Extracted records Start Marker

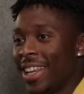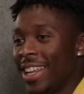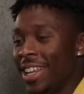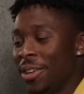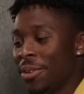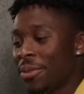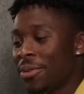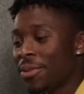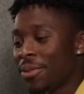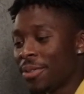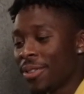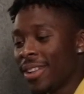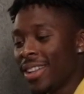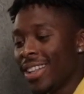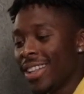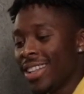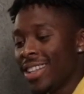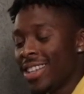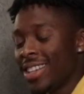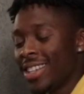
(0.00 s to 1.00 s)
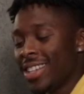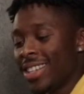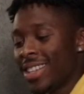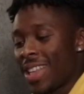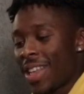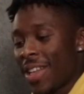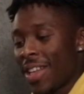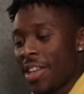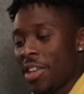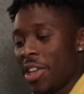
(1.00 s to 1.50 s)
If
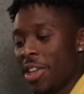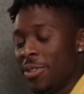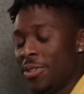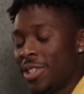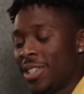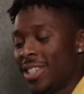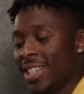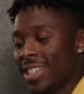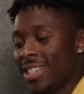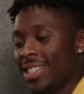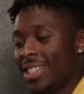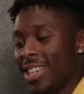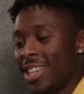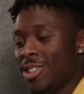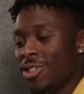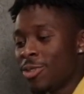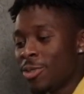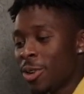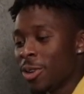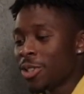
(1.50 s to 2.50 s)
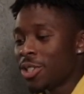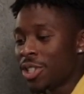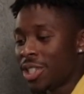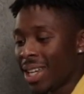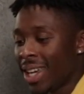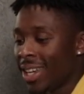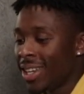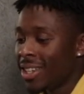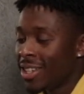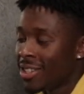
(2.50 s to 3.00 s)
16-year-old
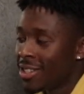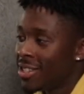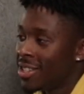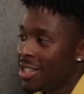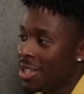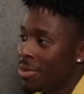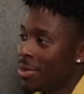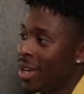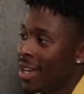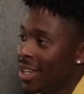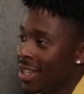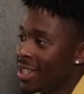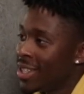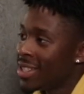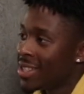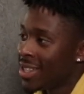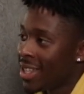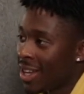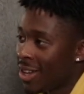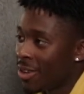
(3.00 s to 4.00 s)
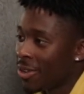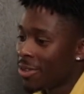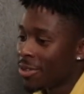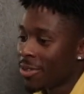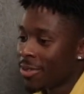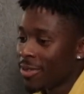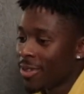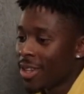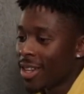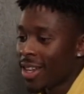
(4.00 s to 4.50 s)
Sheyi could see where he is now,
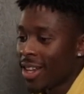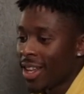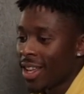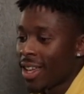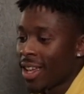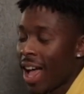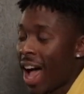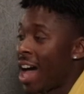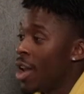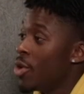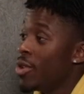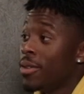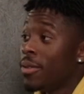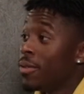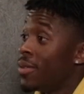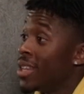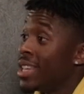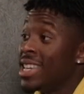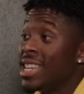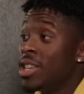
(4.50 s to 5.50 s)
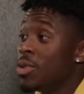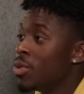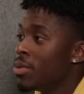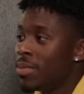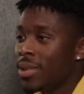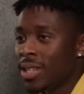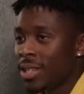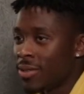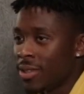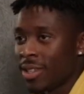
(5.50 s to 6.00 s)
I don't even think he would
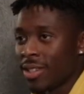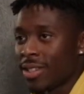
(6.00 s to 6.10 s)
believe it.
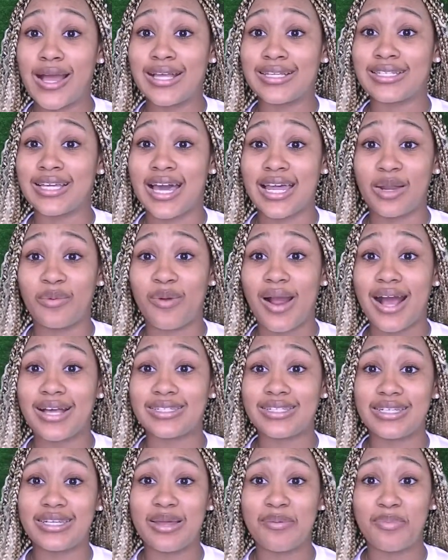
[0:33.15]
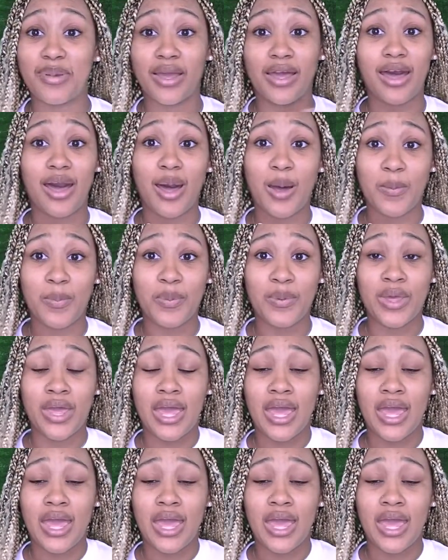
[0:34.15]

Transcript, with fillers: That's kind of where I seen it pick up.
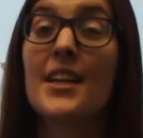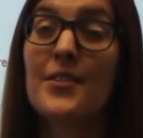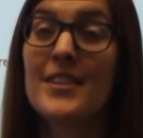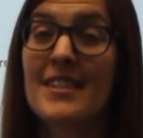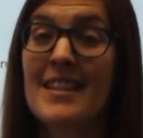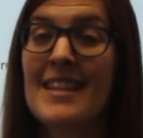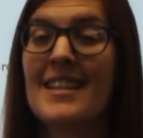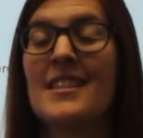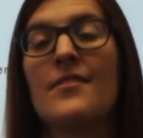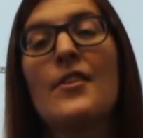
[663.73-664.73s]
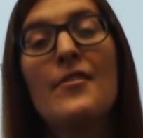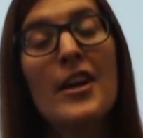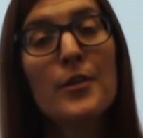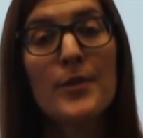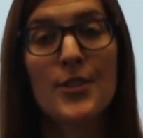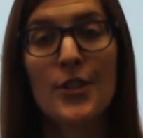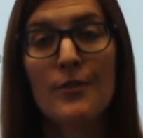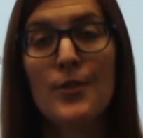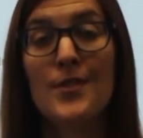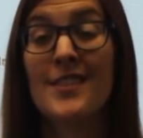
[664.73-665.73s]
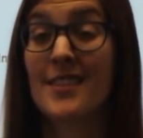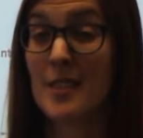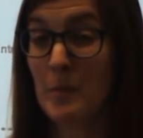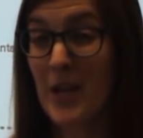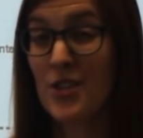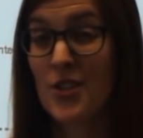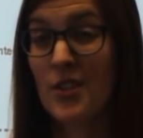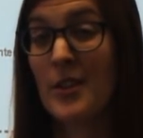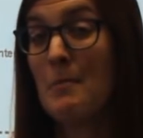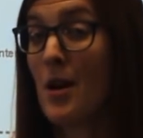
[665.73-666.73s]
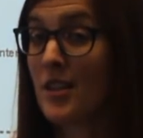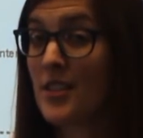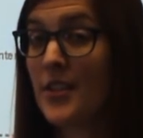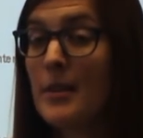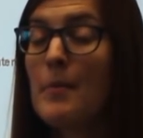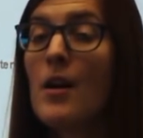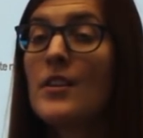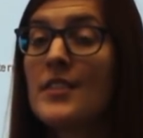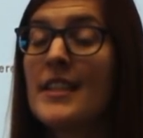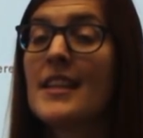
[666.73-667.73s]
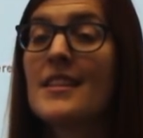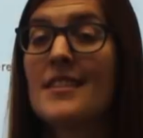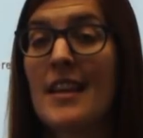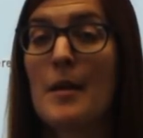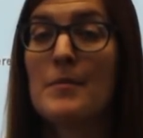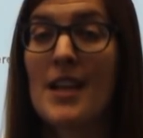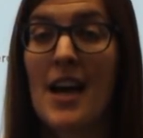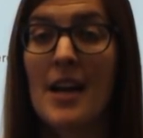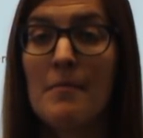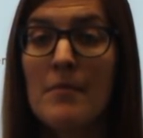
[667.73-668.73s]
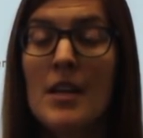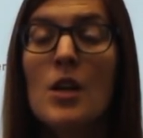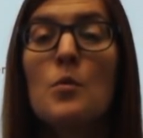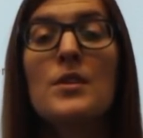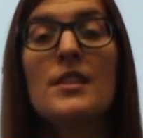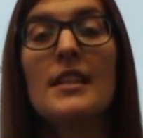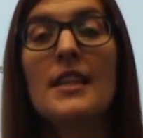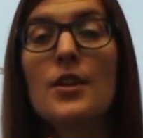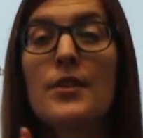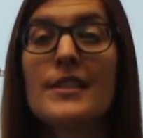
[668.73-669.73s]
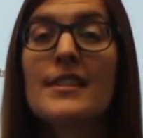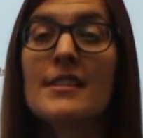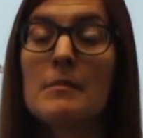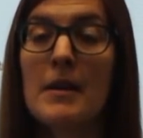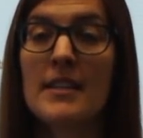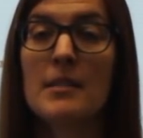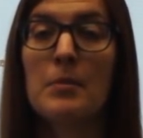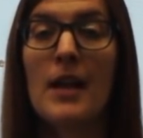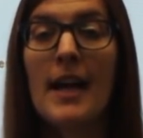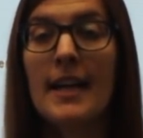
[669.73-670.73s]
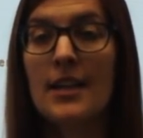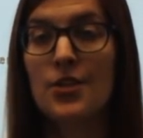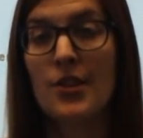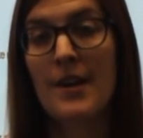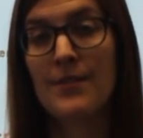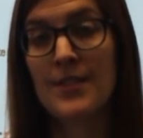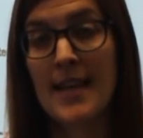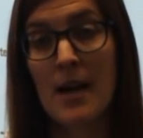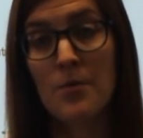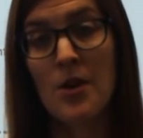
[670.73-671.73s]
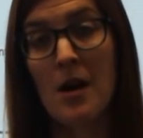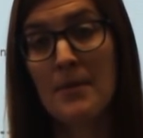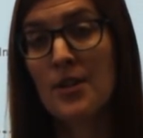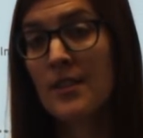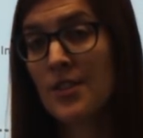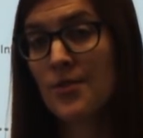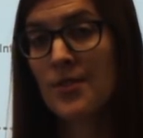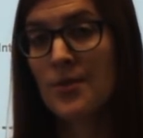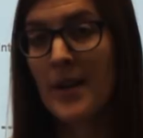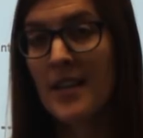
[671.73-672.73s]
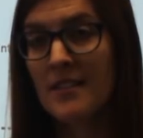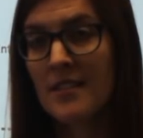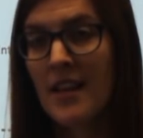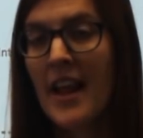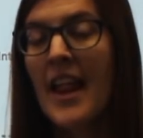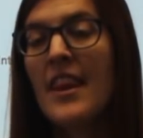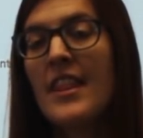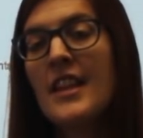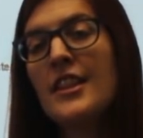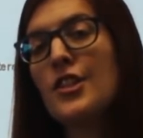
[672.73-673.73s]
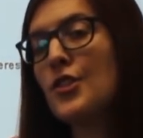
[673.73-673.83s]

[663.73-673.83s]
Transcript: second reason is if the Federal Reserve uses expansionary monetary policy at the same time, which increases the money supply and drives down nominal interest rates, then the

Extracted records End Marker

Your goal:
Pictures are to be left out; all other data must be returned exactly.

Exercise response:
(0.00 s to 1.00 s)
(1.00 s to 1.50 s)
If
(1.50 s to 2.50 s)
(2.50 s to 3.00 s)
16-year-old
(3.00 s to 4.00 s)
(4.00 s to 4.50 s)
Sheyi could see where he is now,
(4.50 s to 5.50 s)
(5.50 s to 6.00 s)
I don't even think he would
(6.00 s to 6.10 s)
believe it.
[0:33.15]
[0:34.15]

Transcript, with fillers: That's kind of where I seen it pick up.
[663.73-664.73s]
[664.73-665.73s]
[665.73-666.73s]
[666.73-667.73s]
[667.73-668.73s]
[668.73-669.73s]
[669.73-670.73s]
[670.73-671.73s]
[671.73-672.73s]
[672.73-673.73s]
[673.73-673.83s]

[663.73-673.83s]
Transcript: second reason is if the Federal Reserve uses expansionary monetary policy at the same time, which increases the money supply and drives down nominal interest rates, then the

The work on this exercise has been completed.